The answer is a very clear No. Only the fear of losing the job is making them to put in more hours. Now what would be the value of the man hours put in by the weary, tired, and unwilling staff? The value of the productivity is always more when the man hours come out of willing compliance & there is an alternate cycle of work and rest. For this you need to understand the body physiology. Our body has cycles of activity alternating between peak and decline. These cycles are known as Ultradian & Infradian cycles in the Human body. Understanding these cycles helps in planning man hours for maximum optimization.
Ultradiane cycle: It begins with a low performance than slowly the performance increases and finally reaches the peak and then starts to decline. This cycle lasts 100 to 120 minutes and there are many such cycles in a day. During the early hours of work, the growth side curve is steep and the decline side curve is more or less flattened. Indicating the growth in performance is phenomenal. The decline is marginal. The curve reverses in the later part of the day with the decline being more pronounced. If an employee is asked to put in extra hours then the extra hours will not yield the same value for the productivity.
Infradian Cycle: This cycle is akin to the menstrual cycle in ladies. The process is same as Ultradiane but the cycle lasts for one working week (5 days or 6 days) in employees due the work habit over the years. The productivity value is almost at the lowest by Friday. If an employee is asked to work on weekends, the value of the productivity is at the lowest and no one gets benefitted. Plus due to lack of proper rest the reverse cycle spills over to the next week.
Money is a great motivator for putting in more hours, but it cannot alter the body threshold. During the recession, people put in more hours for the fear of losing their jobs. Fear is not a motivator, and it does not add value to productivity.
Surface level compliance is often overtaken by deep level defiance resulting often in man hours producing low quality output.
An employer should workout a schedule that gives an employee alternate periods of rest and work, In India& some Asian countries, it a practice to encourage cultural, sports, and social activities. Some organization are now providing access to social media sites to their employees, so that the employees are engaged in activities that relax the mind and give sense of fulfillment. These measures ensure that the cycle is always is on the positive side and value per man hour is at the highest.
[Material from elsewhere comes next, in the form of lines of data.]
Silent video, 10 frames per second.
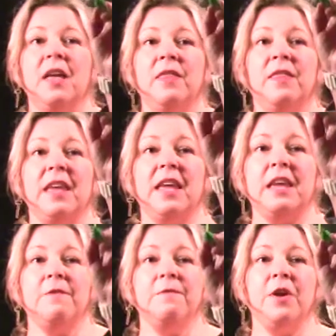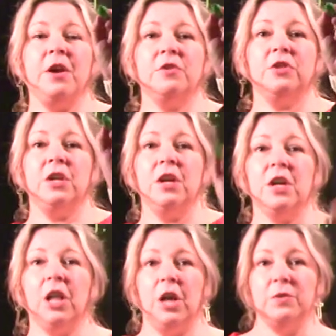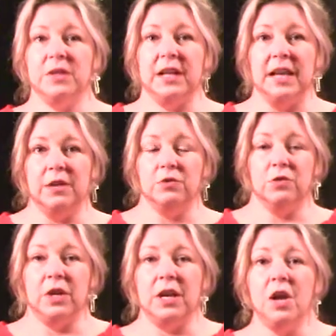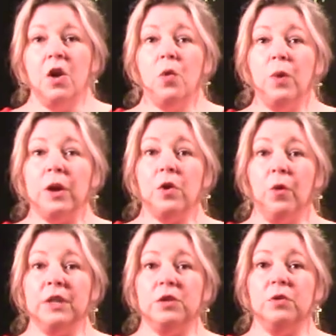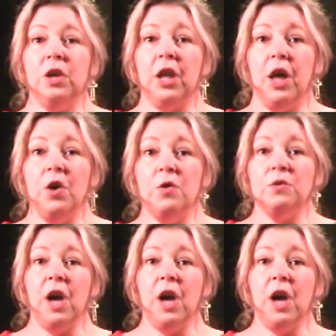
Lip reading: The first closing entry, we are going to close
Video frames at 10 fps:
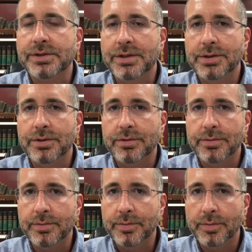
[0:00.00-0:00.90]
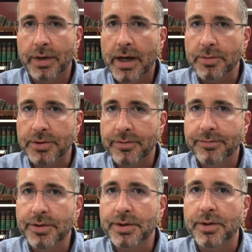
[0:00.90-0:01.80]
in your Bible in the
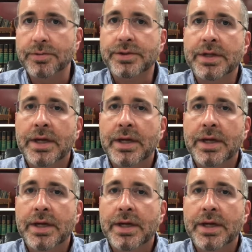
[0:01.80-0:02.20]
footnotes.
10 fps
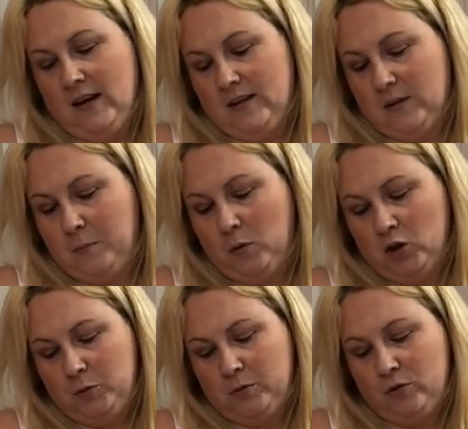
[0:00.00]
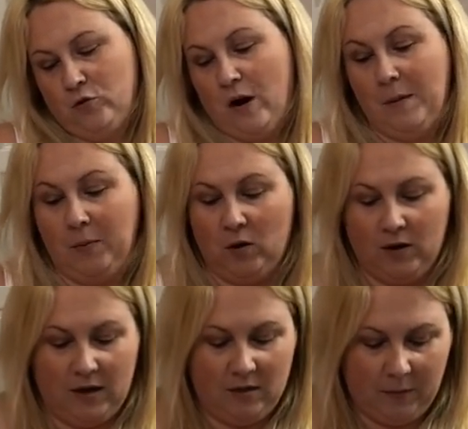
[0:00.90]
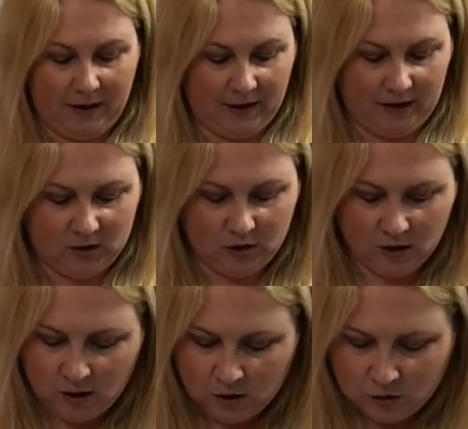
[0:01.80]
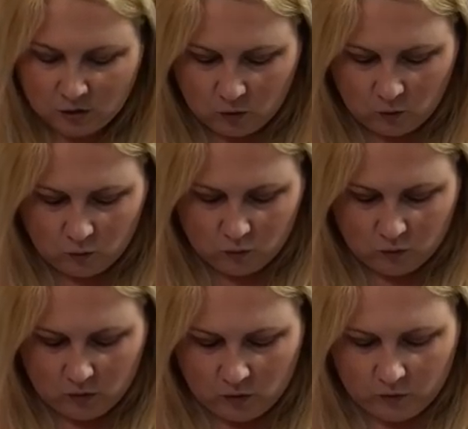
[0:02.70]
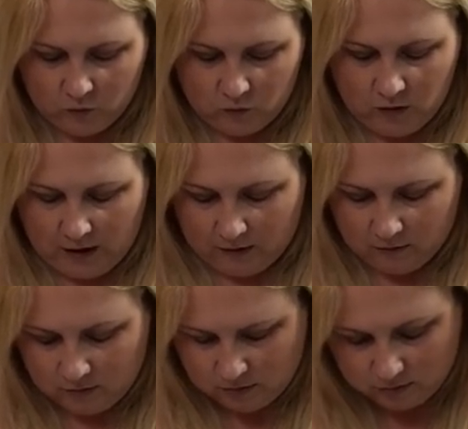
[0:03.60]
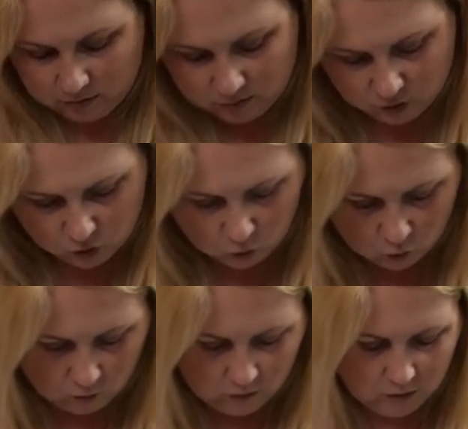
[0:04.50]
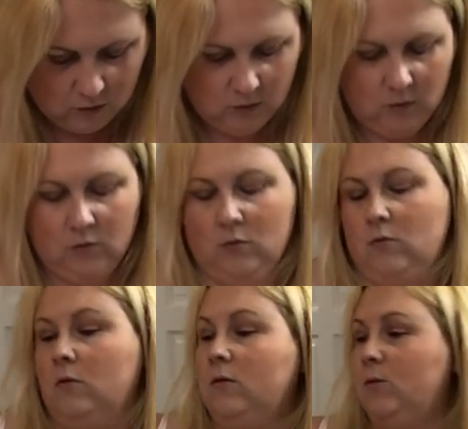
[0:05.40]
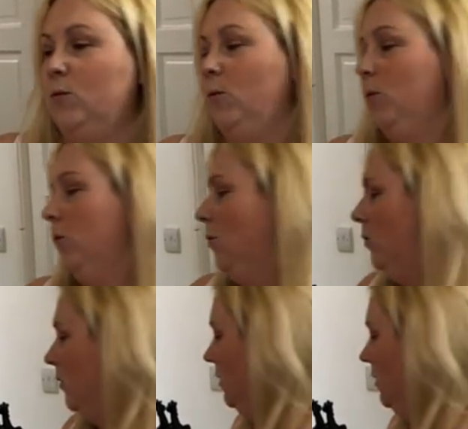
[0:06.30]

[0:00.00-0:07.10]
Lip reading: It's a portable tripod in the package. So, yeah. So. It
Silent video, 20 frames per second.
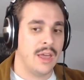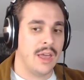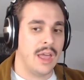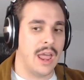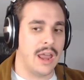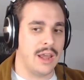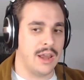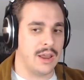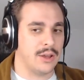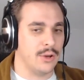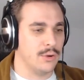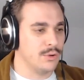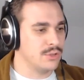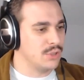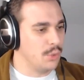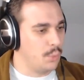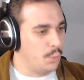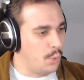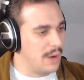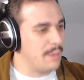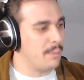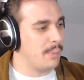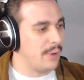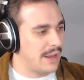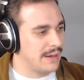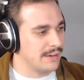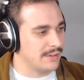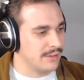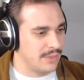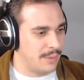And it goes to one
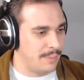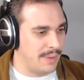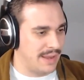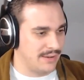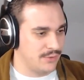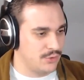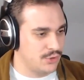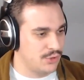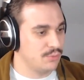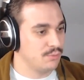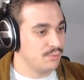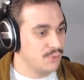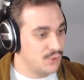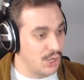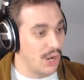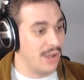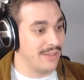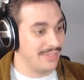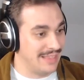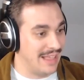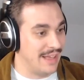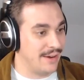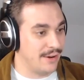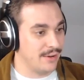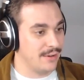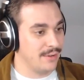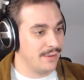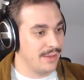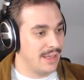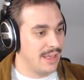player on the bench, John
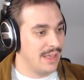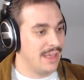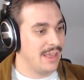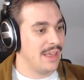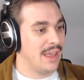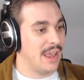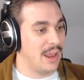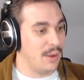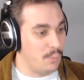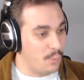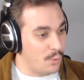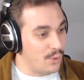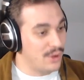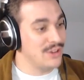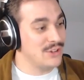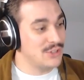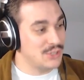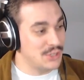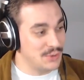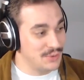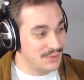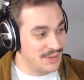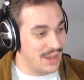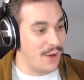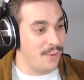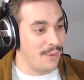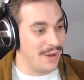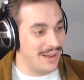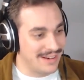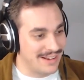Leonard. And wouldn't you
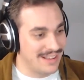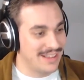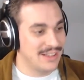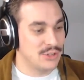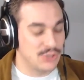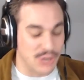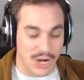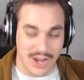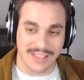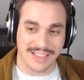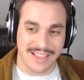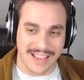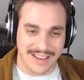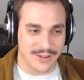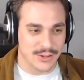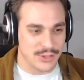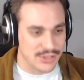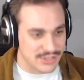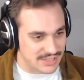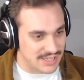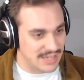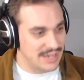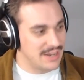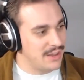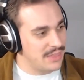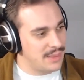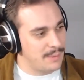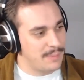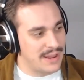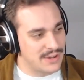know it, John Leonard's sitting
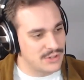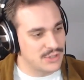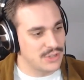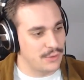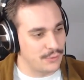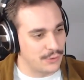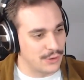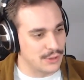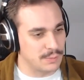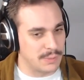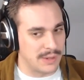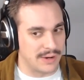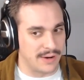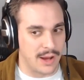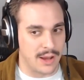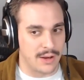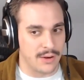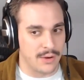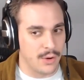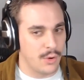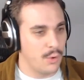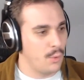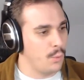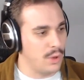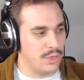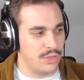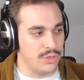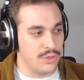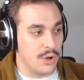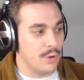on the bench in the first period
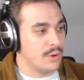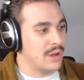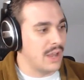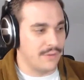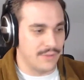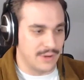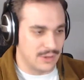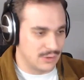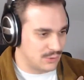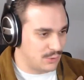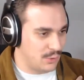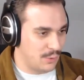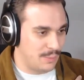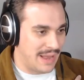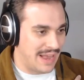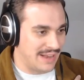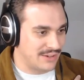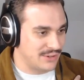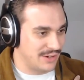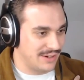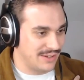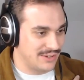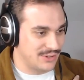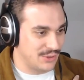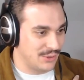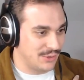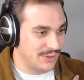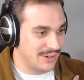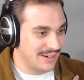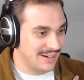with no Covenant School patch on his
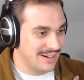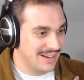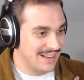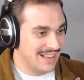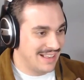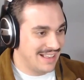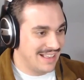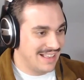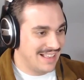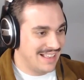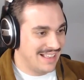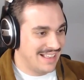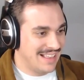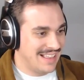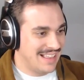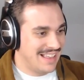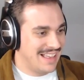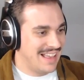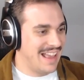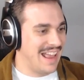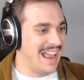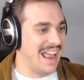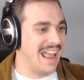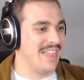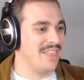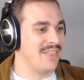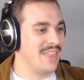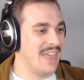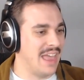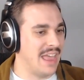shoulder.
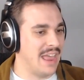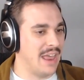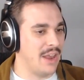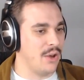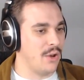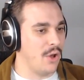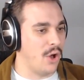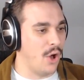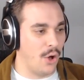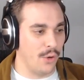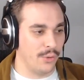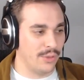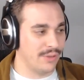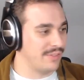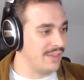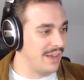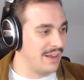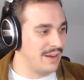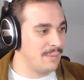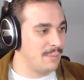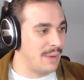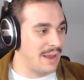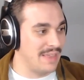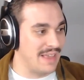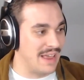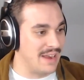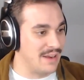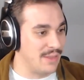And then all of a sudden, by the end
How can an Employee play a role in increasing the value of the man hours?
I know the employee does not have much of a choice in deciding his work hours. He cannot lose his job. But there are ways he can contribute to add value to his man hours. And once the man hours produce the desired value for the employer, he also becomes amenable to the employee requirements.
An employee has to add value to his productivity on two fronts, the professional front and the personal front. Non performance on one front can negatively impact the performance on the other front. Planning personal productivity and adding value to it is, in his/her hand. He/she should do it intelligently. An employee should frankly discuss the situation, and need at his work place, freely and frankly with the family members. Once the family members understand the situations and compulsions, they will go out of the way to accommodate, contribute and ensure that the value of the professional productivity is not affected on account of personal factors.
The employees on their part should be realistic and honest about their available resources, Time, Money, & Energy to their family. This will help to scale down expectations from the family members, and consequently less of disappointments and failures will be there.
These apply to both personal and professional aspects.
It is always better to say no, then say yes and default.
A commitment should always be fulfilled even if it requires a little stretching of resources.
A person should take into account his capacity to deliver, rather than others aspiration while making commitments.
What I have covered constitutes only a part of what could be done to add value to productivity. There is a whole lot more that can be done. I leave it to my intelligent readers to contribute on this subject.